The Homage Tower is also a fundamental part of the castle of Monforte, with an almost square base and with an approximated height of 30 metres. It is built with well-carved ashlars that give it a singular beauty. Its four floors are built on beams and it rests on protuberant foundations and on some corbels. The stairs inside are made of wood, illuminated by windows with arches, it rises up to the pointed barrel vault that holds the terrace. On the third floor there is a beautiful window called 'of the queen', with trefoil arches. The upper part is finished by a group of crenellations. The view you can have from this point offers the best scenery with the whole valley, O Incio and O Caurel mountains and an impressive natural and aesthetic spectacle that is worth watching.

You can also admire the convent of the Franciscanas Descalzas, with a front built with ashlars stone and with simple outline. In the inner courtyard and in the same line of the wall, we can see the robust gable ends made of masonry with high and lattice windows. The church is extremely modest made of well-carved stone with gothic style in doors and windows, as well as the shape of the Presbyterian apse. Very few sacred art museums have the interest and quality of the Clarisas, which is the most important in Spain.
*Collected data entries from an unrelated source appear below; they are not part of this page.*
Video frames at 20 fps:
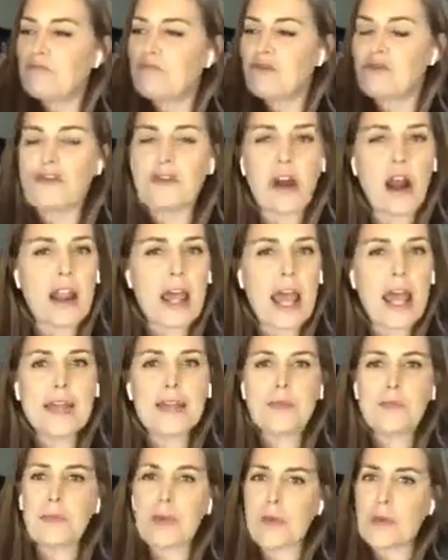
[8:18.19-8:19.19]
Front
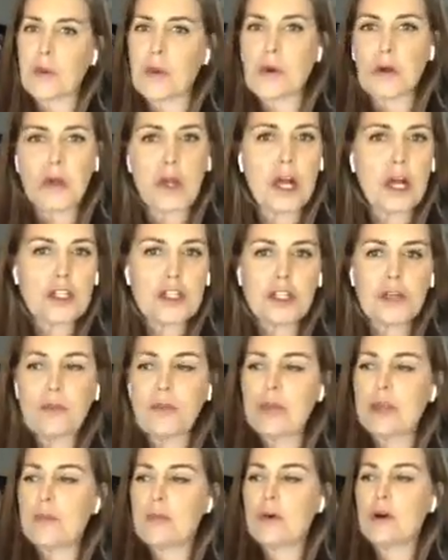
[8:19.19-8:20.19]
end, people are launching
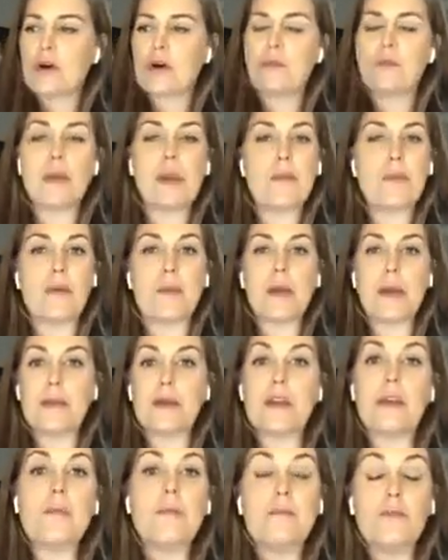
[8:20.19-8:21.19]
people
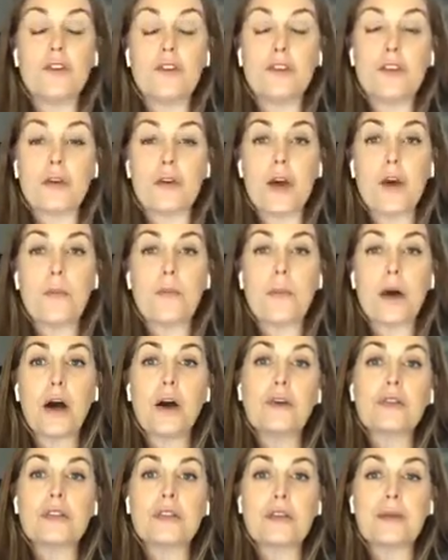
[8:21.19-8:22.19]
maybe do their own
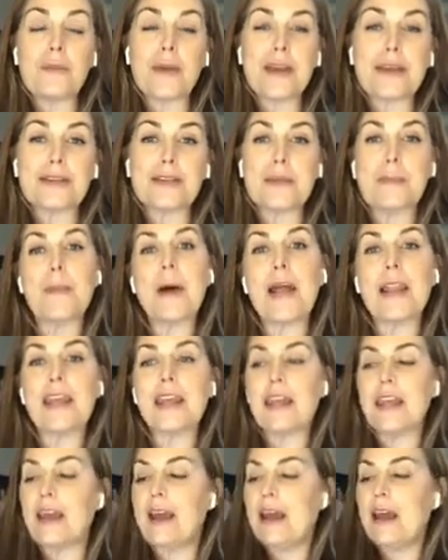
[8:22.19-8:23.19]
post and make some
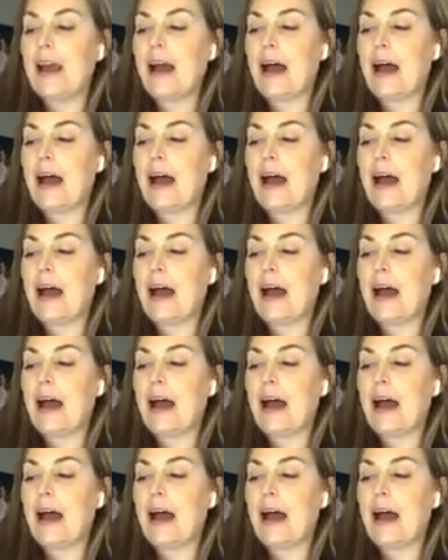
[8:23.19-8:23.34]
money.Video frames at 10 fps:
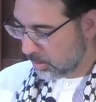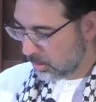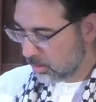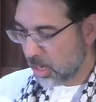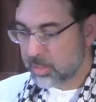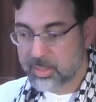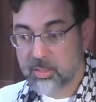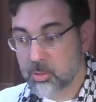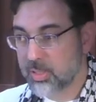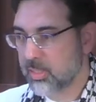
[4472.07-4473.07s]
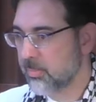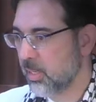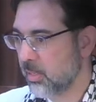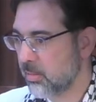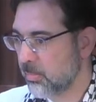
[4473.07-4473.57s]
talking to us
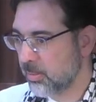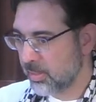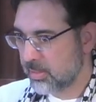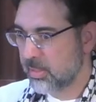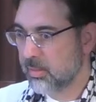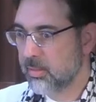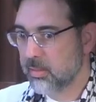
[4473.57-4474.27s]
about the blessed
Crucifixes, monstrance, a copy in silver of Michael Angelo's Piedad, liturgical ornaments, processional crosses and silver candelabra, ivory crucifixes, the Reclining Christ, Inmaculadas of Gregorio Fernández, works that you can see very well represented and described in the Nais Clarisas museum.

The school 'Nosa Señora da Antiga' is a building with Herrerian design and it was built by several Jesuit architects; the front has Renaissance style made with country stone. It is distinguished by its impressiveness and the equilibrium in the layout of its elements. It has three solemn and geometrical vertical bodies. The cloister has Doric-Roman style, it is square and it is 22 metres long on its side. It is one of the most important pieces of the building, where the hardness, elegance, and soberness of this style stand out. The church has a Latin cross ground plan and it is one of the most sumptuous of the classical architecture in our country. It has a central nave with barrel vault and two lateral naves communicated among them. The museum has the pictures of the Greco's 'San Lorenzo' and 'San Francisco' and five pictures by Andrea do Sarto, two pictures of the Compostelan school and six showcases with personal objects, books and incunabula that belonged to the cardinal Rodrigo de Castro.